Je suis juste une fille qui a décidé de se couvrir les cheveux.

Le rapport du HCI émet douze propositions. Il propose une loi interdisant "dans les salles de cours, lieux et situations d'enseignement et de recherche des établissements publics d'enseignement supérieur, les signes et tenues manifestant ostensiblement une appartenance religieuse."

Ces recommandations viennent comme un cheveux sur la soupe alors que nous avions dit au HCI que le problème n'existait pas

Levée de bouclier dans les universités : non, il n'y a pas de problème avec le voile. La réalité du terrain est tout autre, explique Yvon Berland, le président de l'université Aix-Marseille, la plus grande de France.

Je n'ai pas ressenti le moindre problème avec la laïcité.
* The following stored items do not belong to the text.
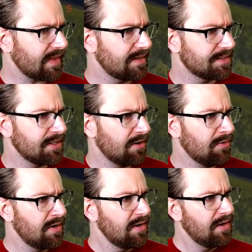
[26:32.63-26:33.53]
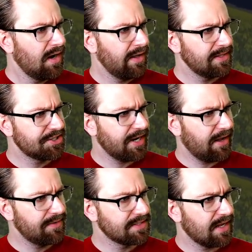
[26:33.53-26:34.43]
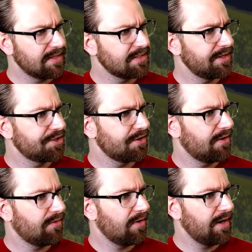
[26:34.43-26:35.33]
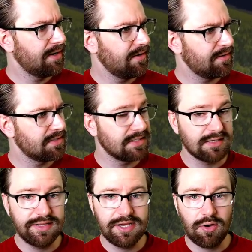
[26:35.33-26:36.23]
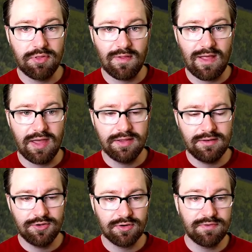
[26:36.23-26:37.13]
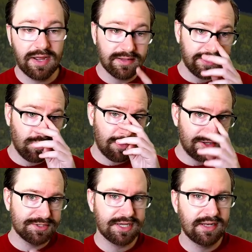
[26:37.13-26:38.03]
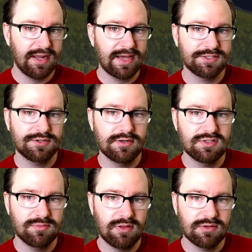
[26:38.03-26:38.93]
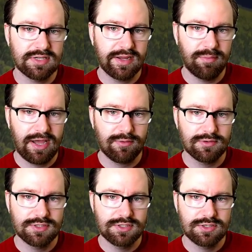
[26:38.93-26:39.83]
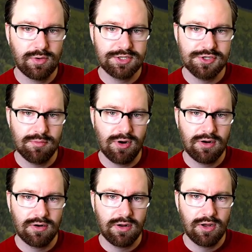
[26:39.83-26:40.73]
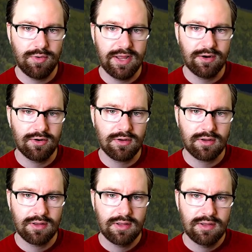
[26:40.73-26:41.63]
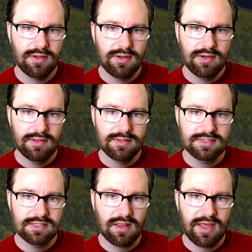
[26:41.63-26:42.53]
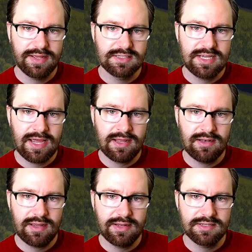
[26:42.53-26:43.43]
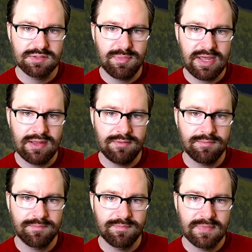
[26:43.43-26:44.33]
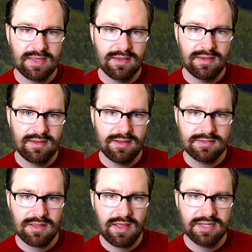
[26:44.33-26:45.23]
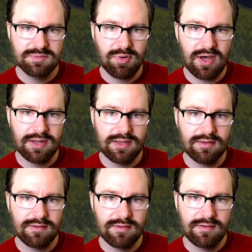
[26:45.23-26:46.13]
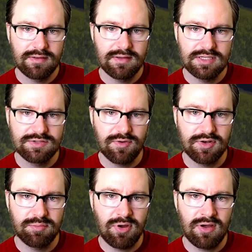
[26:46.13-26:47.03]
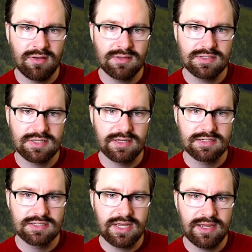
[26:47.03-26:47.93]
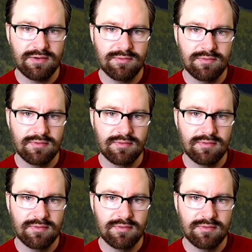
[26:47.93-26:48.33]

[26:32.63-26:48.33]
So uh, let's check out this constellation uh, right here. This is Leo the Lion. You can find Leo by using an asterism that looks like a backwards question mark or a coat hanger hook. This is the lion's head and his mane. Here's the lion's body, his front paws, and his tail.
Selon, le secrétaire général du Haut Conseil à l'Intégration, Benoît Normand, le rapport n'aurait pas du être publié avant la fin de l'année. Il a en revanche été remis au président du nouvel Observatoire national de la Laïcité, Jean-Louis Bianco. L'ancien député calme la polémique naissante. Il est au micro de Marion Lagardère.

Pour nous ce n'est pas d'actualité. Nous débattrons à la rentrée de la nécessité ou non d'une loi.
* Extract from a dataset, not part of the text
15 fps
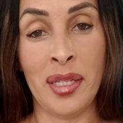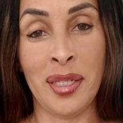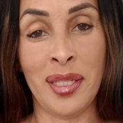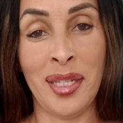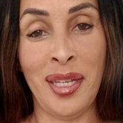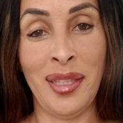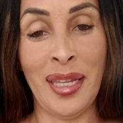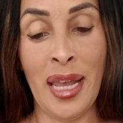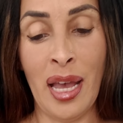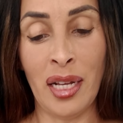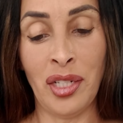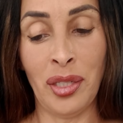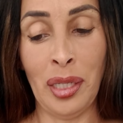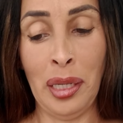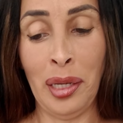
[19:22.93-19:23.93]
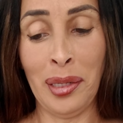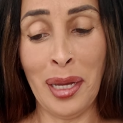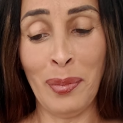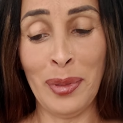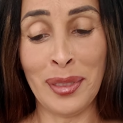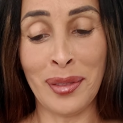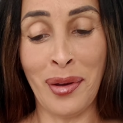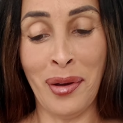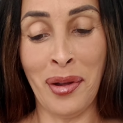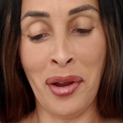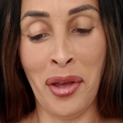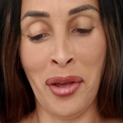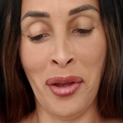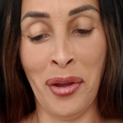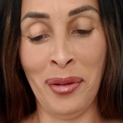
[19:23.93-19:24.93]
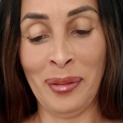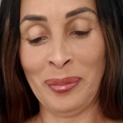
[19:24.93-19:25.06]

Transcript: See, they actually look like biscotti.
L'interdiction du voile dans les universités est suggéré mais loin d'être imposé. Nicolas Cadène est rapporteur général de l'observatoire de la laïcité :

Ca n'engage que la mission laïcité du HCI.
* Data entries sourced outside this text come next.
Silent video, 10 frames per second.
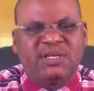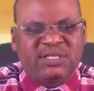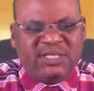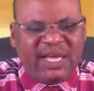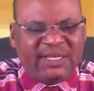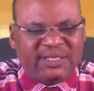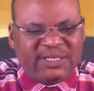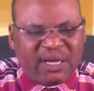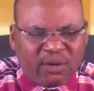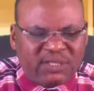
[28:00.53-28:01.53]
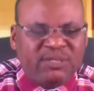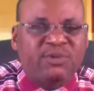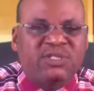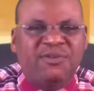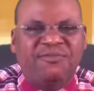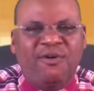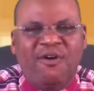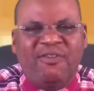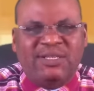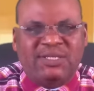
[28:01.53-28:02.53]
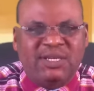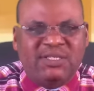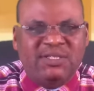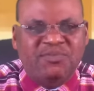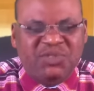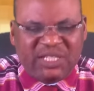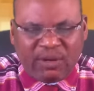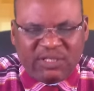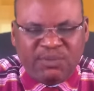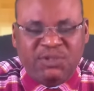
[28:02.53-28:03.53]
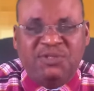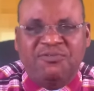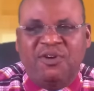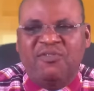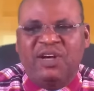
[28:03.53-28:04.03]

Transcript: said in 2 Timothy 4 verse 8, 2 Timothy 4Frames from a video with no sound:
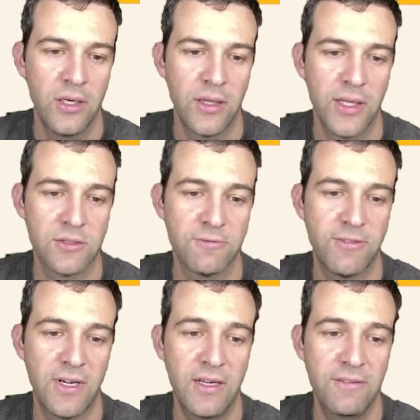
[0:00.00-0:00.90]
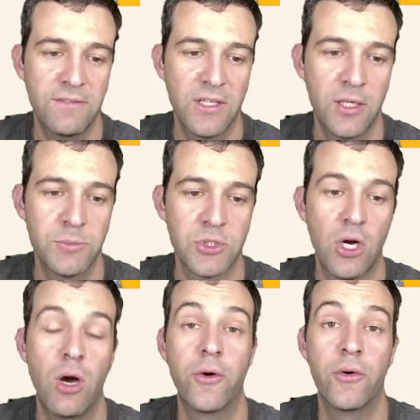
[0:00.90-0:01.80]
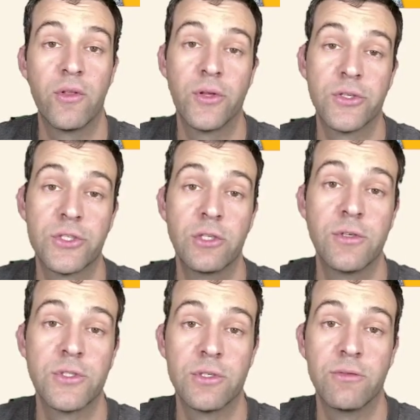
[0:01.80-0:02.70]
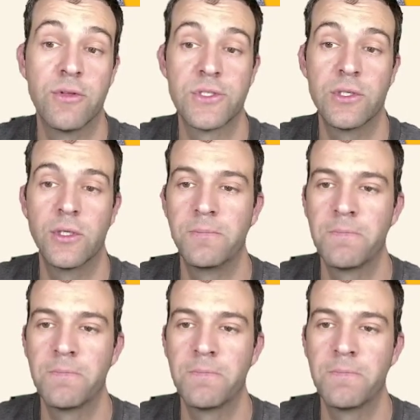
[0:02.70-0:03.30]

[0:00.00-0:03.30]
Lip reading: That's 5 times hotter than the surface of the sun.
A quoi sert donc ce rapport ? La loi de 2004 ne concerne pas les signes religieux dans l'enseignement supérieur. Le Niqab est interdit à la fac, le foulard est en revanche autorisé.

Selon Abdallah Zekri, président de l'Observatoire contre l'Islamophobie, dépendant du Conseil national du Culte musulman :

L'Université de Lille, qui avait tenté de le mettre en application à la fin des années 1990, a été retoquée par le Conseil d'Etat. Par ailleurs, souligne-t-il, la liberté d'expression reconnaît aux étudiants - par l'article 50 de la loi du 26 janvier 84 - le droit d'exprimer leurs convictions religieuses à l'intérieur des universités, mais interdit d'exercer des pressions sur les autres membres de la communauté ou de créer des perturbations.

Pour l'instant, le ministère de l'Enseignement supérieur ne souhaite pas réagir. Il veut se donner le temps d'étudier les reommandations du Haut conseil.